■ **THE TASK**
Pick every line out of the entries below that holds the string "second", and report them.

■ **DATASET**

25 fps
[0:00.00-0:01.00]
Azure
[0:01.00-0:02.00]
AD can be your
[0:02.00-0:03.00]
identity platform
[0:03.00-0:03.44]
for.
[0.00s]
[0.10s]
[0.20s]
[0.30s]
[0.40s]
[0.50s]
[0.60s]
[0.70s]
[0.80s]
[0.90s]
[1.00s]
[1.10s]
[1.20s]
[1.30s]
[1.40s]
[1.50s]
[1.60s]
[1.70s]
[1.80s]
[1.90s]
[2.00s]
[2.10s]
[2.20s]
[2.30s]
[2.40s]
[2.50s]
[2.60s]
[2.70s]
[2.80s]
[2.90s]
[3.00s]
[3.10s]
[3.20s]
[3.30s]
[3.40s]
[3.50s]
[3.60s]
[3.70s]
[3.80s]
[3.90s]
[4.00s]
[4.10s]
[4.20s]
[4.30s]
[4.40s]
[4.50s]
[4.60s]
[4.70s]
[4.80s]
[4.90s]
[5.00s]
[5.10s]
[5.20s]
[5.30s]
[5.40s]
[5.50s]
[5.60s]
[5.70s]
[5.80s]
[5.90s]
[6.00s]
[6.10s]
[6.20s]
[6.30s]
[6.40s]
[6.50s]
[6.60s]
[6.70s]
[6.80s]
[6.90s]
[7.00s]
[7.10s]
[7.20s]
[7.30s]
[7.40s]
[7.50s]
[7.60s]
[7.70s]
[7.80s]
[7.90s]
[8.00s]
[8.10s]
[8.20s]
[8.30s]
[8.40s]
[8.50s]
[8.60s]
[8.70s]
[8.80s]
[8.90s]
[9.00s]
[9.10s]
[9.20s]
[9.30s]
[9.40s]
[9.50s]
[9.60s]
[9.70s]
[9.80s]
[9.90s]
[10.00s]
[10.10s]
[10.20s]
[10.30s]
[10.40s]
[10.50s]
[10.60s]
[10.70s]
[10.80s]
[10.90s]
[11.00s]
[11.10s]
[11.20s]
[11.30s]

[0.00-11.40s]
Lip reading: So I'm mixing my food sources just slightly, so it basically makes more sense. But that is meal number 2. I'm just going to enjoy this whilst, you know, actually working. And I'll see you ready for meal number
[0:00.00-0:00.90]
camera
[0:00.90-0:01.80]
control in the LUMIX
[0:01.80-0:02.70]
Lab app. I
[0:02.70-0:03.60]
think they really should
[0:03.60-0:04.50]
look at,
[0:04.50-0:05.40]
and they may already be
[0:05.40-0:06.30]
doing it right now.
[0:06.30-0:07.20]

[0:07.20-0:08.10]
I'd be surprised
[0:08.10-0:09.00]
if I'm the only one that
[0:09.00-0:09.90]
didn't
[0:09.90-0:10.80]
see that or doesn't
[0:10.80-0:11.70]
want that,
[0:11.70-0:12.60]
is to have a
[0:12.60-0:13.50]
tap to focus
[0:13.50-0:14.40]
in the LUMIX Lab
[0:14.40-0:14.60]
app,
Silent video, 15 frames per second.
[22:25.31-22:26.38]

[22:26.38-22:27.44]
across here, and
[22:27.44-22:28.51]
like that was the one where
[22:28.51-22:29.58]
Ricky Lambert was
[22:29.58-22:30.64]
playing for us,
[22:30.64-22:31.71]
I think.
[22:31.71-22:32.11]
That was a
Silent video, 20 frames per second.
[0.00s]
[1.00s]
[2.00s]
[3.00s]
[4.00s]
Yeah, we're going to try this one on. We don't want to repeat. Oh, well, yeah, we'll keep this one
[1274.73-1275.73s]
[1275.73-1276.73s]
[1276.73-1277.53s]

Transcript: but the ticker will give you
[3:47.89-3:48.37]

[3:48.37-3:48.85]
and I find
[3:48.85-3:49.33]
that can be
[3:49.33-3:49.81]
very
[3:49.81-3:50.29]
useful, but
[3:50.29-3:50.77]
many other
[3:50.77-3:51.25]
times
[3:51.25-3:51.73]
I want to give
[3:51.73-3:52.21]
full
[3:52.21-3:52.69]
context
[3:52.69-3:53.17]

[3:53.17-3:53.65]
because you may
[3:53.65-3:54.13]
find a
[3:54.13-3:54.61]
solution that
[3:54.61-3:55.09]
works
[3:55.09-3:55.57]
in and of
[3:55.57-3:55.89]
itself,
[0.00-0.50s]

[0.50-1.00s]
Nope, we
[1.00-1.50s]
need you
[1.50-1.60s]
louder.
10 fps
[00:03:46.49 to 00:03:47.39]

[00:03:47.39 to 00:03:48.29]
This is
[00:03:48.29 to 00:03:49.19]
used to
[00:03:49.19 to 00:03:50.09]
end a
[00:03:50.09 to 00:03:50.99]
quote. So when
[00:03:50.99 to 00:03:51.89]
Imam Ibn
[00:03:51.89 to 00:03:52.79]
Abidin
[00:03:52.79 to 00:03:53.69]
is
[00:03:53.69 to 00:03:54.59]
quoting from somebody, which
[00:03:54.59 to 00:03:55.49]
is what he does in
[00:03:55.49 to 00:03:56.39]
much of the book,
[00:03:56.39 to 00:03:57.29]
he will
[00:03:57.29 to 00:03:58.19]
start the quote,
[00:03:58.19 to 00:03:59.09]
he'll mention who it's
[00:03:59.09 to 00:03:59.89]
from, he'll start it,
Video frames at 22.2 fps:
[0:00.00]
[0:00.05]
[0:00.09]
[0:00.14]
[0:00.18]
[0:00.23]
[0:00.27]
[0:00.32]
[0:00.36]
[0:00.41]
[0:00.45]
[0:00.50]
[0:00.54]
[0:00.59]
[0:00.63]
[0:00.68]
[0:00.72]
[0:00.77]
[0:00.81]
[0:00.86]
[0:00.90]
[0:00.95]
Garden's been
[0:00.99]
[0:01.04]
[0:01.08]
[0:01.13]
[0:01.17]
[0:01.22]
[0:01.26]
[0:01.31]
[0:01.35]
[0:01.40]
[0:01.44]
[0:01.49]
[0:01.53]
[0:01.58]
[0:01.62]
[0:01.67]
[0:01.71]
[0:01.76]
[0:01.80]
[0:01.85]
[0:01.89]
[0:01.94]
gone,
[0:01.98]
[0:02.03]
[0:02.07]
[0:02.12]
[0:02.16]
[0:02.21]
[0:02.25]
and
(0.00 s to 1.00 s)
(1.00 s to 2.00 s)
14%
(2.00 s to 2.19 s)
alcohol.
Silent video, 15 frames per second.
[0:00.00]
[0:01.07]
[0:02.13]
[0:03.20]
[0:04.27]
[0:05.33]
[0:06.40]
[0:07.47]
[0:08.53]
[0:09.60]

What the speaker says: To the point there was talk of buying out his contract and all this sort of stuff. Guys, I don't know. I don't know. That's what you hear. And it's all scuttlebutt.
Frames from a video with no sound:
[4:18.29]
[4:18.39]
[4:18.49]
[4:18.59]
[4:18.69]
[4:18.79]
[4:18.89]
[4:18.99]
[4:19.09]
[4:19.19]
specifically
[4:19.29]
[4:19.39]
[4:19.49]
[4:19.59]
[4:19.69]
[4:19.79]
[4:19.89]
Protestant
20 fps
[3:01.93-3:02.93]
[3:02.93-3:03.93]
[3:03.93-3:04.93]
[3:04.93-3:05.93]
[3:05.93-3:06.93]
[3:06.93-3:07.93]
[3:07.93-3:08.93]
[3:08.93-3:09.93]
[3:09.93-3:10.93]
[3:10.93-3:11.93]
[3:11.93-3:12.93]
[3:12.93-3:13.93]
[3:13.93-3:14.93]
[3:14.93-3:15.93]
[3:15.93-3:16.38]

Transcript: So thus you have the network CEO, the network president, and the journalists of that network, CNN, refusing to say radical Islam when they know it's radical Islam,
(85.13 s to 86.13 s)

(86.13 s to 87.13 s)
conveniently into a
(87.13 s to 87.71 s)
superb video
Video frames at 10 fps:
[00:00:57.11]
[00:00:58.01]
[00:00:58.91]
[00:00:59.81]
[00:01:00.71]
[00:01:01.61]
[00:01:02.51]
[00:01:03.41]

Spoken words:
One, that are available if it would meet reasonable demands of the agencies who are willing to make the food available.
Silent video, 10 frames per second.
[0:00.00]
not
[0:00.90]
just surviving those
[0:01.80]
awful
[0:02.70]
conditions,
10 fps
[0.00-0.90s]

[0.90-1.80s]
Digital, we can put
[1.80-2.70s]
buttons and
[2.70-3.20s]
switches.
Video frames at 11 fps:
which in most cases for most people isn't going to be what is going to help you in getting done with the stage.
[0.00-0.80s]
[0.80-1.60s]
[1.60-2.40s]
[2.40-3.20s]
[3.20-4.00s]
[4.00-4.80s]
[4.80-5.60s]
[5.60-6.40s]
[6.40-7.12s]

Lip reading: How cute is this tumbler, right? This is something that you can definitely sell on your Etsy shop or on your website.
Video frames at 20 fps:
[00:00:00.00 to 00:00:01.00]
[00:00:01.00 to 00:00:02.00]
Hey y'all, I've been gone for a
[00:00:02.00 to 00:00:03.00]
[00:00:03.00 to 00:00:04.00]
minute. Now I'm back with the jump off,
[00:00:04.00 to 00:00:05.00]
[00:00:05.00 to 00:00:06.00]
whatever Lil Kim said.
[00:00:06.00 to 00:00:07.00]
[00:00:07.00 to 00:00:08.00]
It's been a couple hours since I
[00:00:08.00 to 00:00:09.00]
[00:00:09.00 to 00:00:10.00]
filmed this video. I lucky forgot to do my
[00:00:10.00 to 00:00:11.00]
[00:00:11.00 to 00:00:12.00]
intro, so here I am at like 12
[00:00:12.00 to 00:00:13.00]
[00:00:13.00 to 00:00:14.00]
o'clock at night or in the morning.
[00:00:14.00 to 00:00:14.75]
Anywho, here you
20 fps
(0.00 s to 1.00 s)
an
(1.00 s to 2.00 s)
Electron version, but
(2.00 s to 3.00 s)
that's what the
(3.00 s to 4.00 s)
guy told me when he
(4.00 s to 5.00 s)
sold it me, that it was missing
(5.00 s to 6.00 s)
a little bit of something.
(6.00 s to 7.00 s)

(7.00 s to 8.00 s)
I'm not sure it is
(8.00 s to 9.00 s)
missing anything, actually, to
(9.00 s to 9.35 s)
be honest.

■ **PROBLEM SOLUTION**
Silent video, 15 frames per second.
Silent video, 20 frames per second.
Silent video, 15 frames per second.
Silent video, 10 frames per second.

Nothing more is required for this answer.